* _What this task involves_
The answer is the set of lines that include "Silent", copied from the data below.

* _Material to process_

-=-=-

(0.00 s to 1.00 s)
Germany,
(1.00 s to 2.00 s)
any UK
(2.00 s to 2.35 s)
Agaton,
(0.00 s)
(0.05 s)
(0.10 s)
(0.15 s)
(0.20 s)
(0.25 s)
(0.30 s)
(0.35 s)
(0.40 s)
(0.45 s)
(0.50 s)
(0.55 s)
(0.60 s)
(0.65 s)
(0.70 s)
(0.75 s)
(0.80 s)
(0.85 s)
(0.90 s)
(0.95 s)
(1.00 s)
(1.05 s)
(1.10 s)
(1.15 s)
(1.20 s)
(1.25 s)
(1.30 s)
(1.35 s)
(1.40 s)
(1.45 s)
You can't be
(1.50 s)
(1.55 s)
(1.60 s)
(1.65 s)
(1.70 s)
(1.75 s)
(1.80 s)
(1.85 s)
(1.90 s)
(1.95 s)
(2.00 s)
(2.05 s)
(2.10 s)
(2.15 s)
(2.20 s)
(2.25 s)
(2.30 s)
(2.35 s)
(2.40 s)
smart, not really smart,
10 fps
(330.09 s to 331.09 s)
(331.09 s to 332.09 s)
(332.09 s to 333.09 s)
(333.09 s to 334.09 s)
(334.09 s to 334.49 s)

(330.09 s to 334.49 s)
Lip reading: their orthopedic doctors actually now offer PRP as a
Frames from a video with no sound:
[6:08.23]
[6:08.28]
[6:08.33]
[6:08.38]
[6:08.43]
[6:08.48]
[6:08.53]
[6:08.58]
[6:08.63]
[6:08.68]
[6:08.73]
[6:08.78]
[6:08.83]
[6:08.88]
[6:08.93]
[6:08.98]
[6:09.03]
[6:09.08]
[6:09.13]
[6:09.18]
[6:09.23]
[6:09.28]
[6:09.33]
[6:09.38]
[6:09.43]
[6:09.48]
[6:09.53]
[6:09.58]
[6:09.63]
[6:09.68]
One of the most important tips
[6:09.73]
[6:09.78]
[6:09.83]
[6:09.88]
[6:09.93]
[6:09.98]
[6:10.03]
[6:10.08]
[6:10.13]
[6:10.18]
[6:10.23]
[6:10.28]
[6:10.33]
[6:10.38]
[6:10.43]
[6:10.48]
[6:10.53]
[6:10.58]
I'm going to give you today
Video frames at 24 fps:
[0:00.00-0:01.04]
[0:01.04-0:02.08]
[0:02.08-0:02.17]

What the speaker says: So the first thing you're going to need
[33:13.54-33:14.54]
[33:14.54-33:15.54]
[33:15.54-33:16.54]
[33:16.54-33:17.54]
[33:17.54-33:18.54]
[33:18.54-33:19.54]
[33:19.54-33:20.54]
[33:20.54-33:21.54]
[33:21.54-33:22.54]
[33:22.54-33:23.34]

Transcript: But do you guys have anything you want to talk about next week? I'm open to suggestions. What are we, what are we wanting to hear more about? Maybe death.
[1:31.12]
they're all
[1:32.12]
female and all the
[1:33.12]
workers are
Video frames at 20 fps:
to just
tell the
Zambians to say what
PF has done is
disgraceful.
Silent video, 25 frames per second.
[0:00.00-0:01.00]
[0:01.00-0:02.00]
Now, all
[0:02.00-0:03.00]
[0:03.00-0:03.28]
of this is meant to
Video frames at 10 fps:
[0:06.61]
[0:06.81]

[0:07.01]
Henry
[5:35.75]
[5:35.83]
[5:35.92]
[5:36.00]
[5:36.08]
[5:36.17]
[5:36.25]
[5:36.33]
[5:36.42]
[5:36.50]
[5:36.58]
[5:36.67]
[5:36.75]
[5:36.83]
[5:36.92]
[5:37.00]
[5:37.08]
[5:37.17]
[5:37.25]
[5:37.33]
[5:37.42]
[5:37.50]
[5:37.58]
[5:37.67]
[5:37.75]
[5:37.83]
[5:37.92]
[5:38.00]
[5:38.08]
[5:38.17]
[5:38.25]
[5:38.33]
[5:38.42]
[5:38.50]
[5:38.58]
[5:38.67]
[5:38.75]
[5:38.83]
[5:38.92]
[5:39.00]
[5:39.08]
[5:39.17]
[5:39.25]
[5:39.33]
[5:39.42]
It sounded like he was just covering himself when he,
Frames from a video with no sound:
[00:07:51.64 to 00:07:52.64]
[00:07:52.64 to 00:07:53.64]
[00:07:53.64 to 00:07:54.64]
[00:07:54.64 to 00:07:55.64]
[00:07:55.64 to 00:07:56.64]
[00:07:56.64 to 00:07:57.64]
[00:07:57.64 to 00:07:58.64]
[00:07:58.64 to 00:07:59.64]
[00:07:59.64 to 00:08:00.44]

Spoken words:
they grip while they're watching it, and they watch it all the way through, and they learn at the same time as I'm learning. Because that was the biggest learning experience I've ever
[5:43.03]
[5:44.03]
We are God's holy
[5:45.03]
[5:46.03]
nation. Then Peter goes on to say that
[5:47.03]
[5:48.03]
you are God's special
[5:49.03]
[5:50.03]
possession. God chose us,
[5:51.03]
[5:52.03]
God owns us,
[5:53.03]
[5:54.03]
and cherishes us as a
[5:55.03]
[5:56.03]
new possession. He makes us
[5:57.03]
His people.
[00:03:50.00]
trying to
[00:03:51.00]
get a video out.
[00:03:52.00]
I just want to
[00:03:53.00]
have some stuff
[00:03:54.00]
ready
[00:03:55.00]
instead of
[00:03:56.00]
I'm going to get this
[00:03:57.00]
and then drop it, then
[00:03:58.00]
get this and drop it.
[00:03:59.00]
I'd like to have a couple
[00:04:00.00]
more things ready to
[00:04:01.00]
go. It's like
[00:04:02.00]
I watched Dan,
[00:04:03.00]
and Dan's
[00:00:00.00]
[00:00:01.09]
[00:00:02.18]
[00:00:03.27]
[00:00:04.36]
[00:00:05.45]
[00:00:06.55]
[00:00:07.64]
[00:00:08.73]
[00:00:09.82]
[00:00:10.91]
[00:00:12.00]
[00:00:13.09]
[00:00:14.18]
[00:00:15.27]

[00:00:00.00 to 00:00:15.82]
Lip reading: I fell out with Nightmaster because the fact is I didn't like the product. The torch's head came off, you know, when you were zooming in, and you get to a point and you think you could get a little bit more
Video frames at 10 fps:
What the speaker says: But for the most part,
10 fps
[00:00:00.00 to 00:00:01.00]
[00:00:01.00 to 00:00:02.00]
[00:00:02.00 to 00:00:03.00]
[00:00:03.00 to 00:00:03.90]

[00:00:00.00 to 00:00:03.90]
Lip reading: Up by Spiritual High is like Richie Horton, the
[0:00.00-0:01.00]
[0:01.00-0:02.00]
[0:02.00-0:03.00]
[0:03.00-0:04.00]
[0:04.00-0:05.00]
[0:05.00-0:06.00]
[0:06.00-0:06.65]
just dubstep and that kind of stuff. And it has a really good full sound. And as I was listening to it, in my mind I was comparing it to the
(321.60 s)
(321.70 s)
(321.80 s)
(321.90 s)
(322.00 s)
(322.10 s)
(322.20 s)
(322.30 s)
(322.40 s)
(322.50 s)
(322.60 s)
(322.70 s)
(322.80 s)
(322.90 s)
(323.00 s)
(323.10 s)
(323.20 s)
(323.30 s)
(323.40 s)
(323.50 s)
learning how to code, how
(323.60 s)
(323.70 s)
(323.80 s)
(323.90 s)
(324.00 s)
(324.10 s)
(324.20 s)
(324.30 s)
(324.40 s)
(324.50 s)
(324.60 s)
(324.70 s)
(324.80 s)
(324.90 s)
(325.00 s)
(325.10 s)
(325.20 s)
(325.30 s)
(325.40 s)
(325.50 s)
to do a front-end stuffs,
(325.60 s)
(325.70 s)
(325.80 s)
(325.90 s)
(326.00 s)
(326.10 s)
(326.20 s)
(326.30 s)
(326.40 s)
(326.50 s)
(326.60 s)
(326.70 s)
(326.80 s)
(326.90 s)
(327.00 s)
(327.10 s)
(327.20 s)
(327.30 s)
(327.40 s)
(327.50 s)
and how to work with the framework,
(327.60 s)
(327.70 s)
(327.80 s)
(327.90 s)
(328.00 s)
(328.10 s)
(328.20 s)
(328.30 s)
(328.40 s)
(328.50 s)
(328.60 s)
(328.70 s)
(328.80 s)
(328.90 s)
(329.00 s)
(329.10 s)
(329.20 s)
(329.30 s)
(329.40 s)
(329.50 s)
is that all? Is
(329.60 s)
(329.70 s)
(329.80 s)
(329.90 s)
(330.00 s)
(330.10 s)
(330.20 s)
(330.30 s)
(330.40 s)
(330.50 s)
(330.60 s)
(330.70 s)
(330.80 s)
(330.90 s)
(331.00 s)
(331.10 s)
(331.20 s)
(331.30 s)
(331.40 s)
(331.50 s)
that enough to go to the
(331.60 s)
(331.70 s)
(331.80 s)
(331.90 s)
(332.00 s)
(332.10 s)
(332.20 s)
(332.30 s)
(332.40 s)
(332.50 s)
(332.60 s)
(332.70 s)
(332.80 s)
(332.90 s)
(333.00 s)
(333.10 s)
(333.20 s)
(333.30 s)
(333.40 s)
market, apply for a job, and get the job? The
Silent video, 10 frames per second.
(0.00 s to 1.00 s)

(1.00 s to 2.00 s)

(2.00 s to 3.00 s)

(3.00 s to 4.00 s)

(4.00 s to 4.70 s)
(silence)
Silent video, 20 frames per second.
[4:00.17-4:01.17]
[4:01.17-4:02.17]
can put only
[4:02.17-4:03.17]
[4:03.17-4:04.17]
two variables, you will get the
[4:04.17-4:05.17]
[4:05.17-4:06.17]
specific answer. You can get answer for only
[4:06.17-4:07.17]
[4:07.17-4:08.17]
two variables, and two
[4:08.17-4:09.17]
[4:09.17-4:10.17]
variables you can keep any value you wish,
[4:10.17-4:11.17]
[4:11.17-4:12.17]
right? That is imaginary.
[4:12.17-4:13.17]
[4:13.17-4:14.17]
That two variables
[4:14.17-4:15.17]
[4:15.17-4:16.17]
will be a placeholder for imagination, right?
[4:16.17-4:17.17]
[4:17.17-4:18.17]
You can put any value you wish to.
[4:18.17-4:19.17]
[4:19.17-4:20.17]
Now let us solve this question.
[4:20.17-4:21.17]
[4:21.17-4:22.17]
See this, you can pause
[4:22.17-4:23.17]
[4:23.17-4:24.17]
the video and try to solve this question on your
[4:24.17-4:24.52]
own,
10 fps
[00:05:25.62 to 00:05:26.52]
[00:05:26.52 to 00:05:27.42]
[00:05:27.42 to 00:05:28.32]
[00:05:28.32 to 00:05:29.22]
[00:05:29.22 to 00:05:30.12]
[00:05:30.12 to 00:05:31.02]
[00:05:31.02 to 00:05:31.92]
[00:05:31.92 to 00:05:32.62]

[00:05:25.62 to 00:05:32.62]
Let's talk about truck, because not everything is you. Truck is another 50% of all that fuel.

-=-=-

* _Output of the exercise_
Silent video, 25 frames per second.
Silent video, 10 frames per second.
Silent video, 20 frames per second.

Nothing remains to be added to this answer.